No. But now we know that the only person we have to justify our decisions for is: OURSELF! YEAH!
Even though it is a comparably new development of history that humans are the one and only center of life (and not some god, some more gods or the sun), I’d say it suits me very well. Here’s the good thing. You don’t have to become a narcissist asshole just because your decisions make you unique. It works exactly the other way round. Just because I found out how to have an own identity, it doesn’t free you from responsibility for the people you care about. This idea rather makes you focus on the important things in life. Over the years of my existence, I tried to find a way to make the most of my life. Now, I can say that my life gets more awesome every day.
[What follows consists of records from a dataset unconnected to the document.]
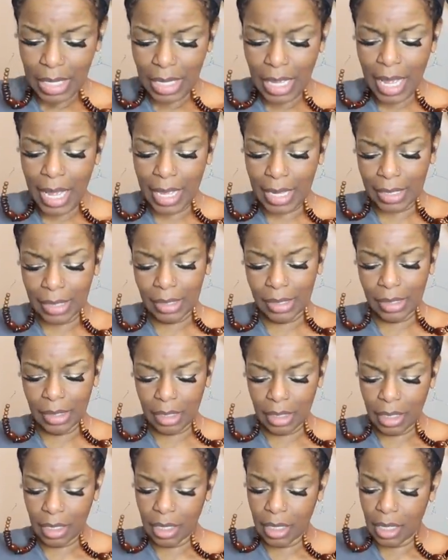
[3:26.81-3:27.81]
Yes.
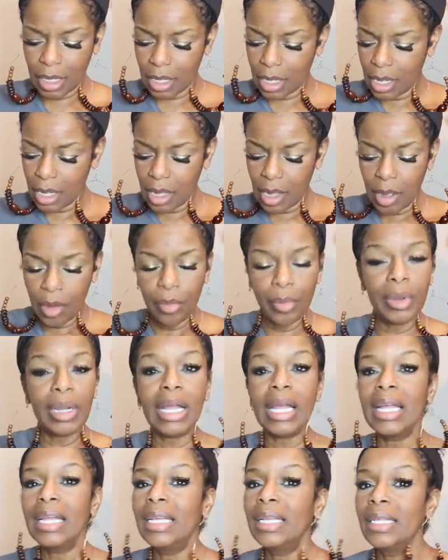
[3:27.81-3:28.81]

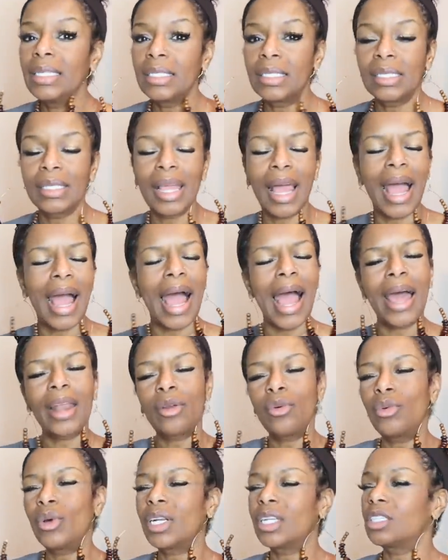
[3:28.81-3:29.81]
Because I
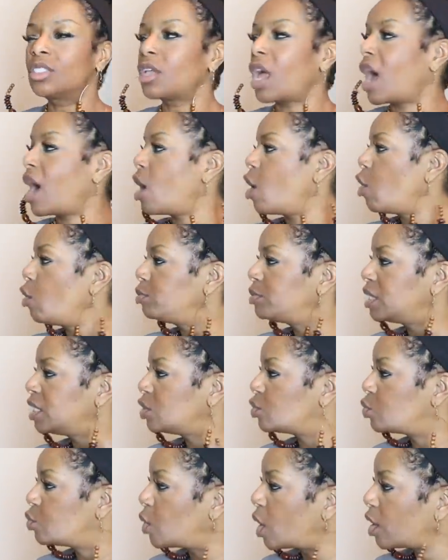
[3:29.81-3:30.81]
don't want to, I hope
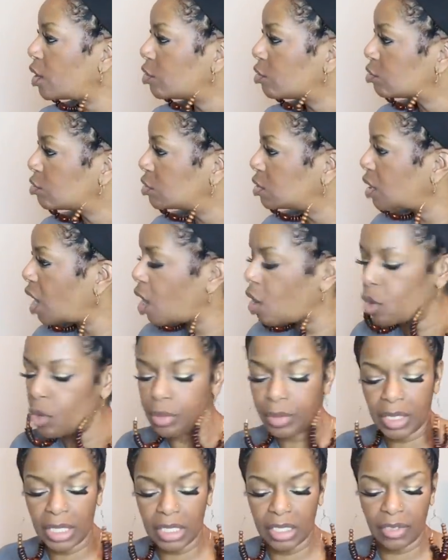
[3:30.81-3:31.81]
this works. I
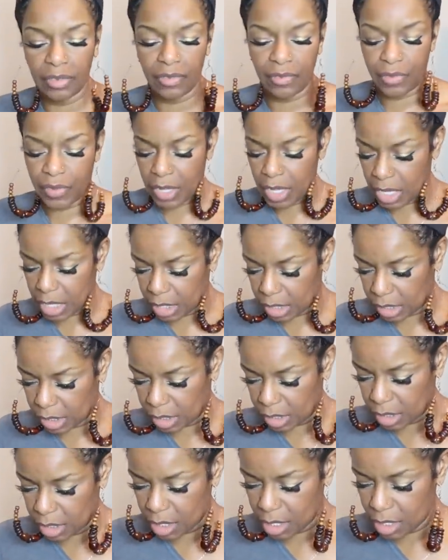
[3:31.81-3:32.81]
hope this
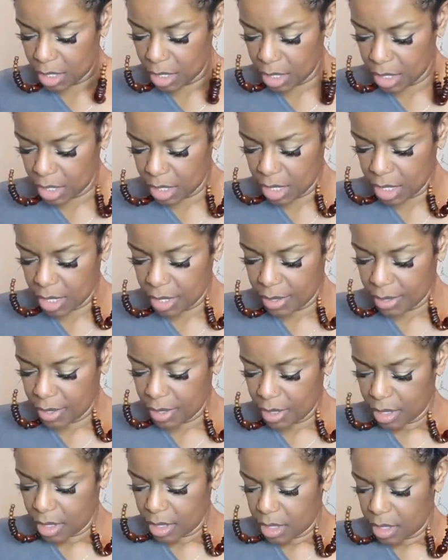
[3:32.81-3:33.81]
fits.
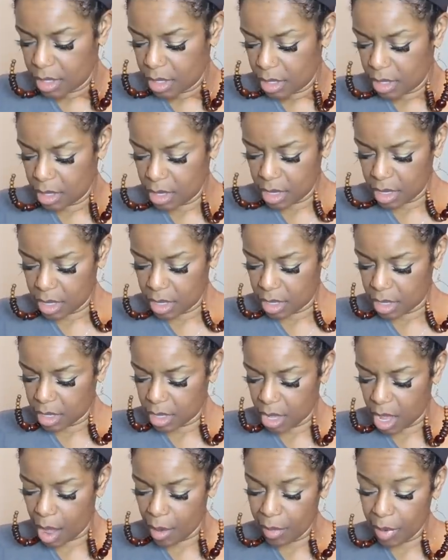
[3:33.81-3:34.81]

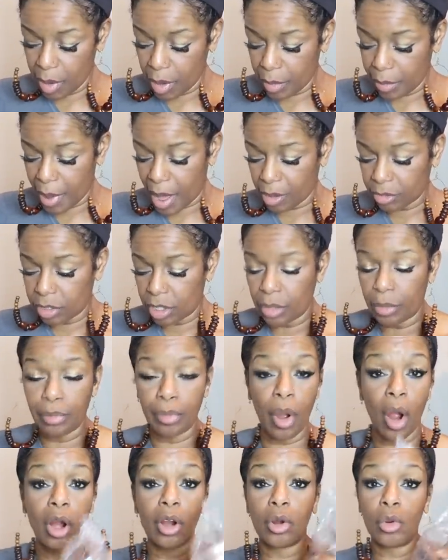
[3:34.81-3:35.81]
I'm about to
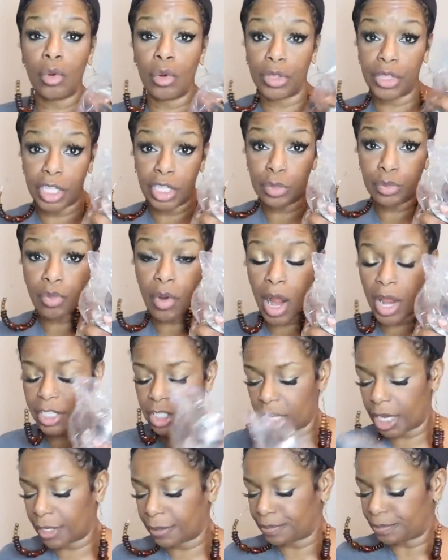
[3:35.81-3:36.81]
embark on this
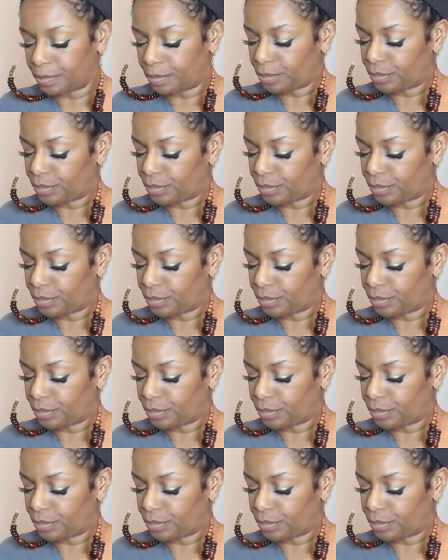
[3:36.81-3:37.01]
project.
I am just a single person out of billions, and I am far from anything wise. I have seen bad things. But they have never been as bad as a majority of mankind experiences. The circumstances I have been born into made my life blessed from the start, and I am thankful for that. But my existence’s sweet flavor still develops. It feels like the beginning for 23 years now. And it’s still speeding up. The major reason for that?
It is 5 reasons, actually.
1. Find your stoke.
Find the things you love. Chances are that they don’t find you, and they are not easy to get. I wanted to surf since I was 15. I grew up far from surf. I tried it 3 years later. Now, I live 10mins walking distance from the beach. But there’s a greater thing I love: It’s excitement. Excitement is my biggest hobby. All things get me excited. Especially surf. And love. And my friends. And music. And yellow press magazines. And snowboarding. And fun. And MDMA.
2. Don’t do stuff you don’t want to do.
If you don’t want to do it, don’t do it. I’m serious. It has little to do with money. Emancipate yourself from other people’s demand on your life. They don’t have shit to do in your part of the game. Don’t get me wrong. If you plan holidays with your friends, respect everybody’s decision. But make sure they don’t make your decisions.
3. Love for your people
You get it back. Always. More intensive. Go out, kiss as much as possible, have sex crazily, touch it, lick it, get down, all over again. See the awesomeness? Everybody is awesome. Go!
4. No redundancy
Save your energy for stuff you care about. Is it important to cry about that one guy that broke your heart? Yes. But get over it. Soon. If you don’t want to be heartbroken, don’t be. Is it important to talk that much? No. Shut up.
5. Never loose curiosity.The adventure is literally right in front of your door. I heard somebody made a cake in the kitchen. I heard it’s the best cake around. I’m outta here. See you tonight.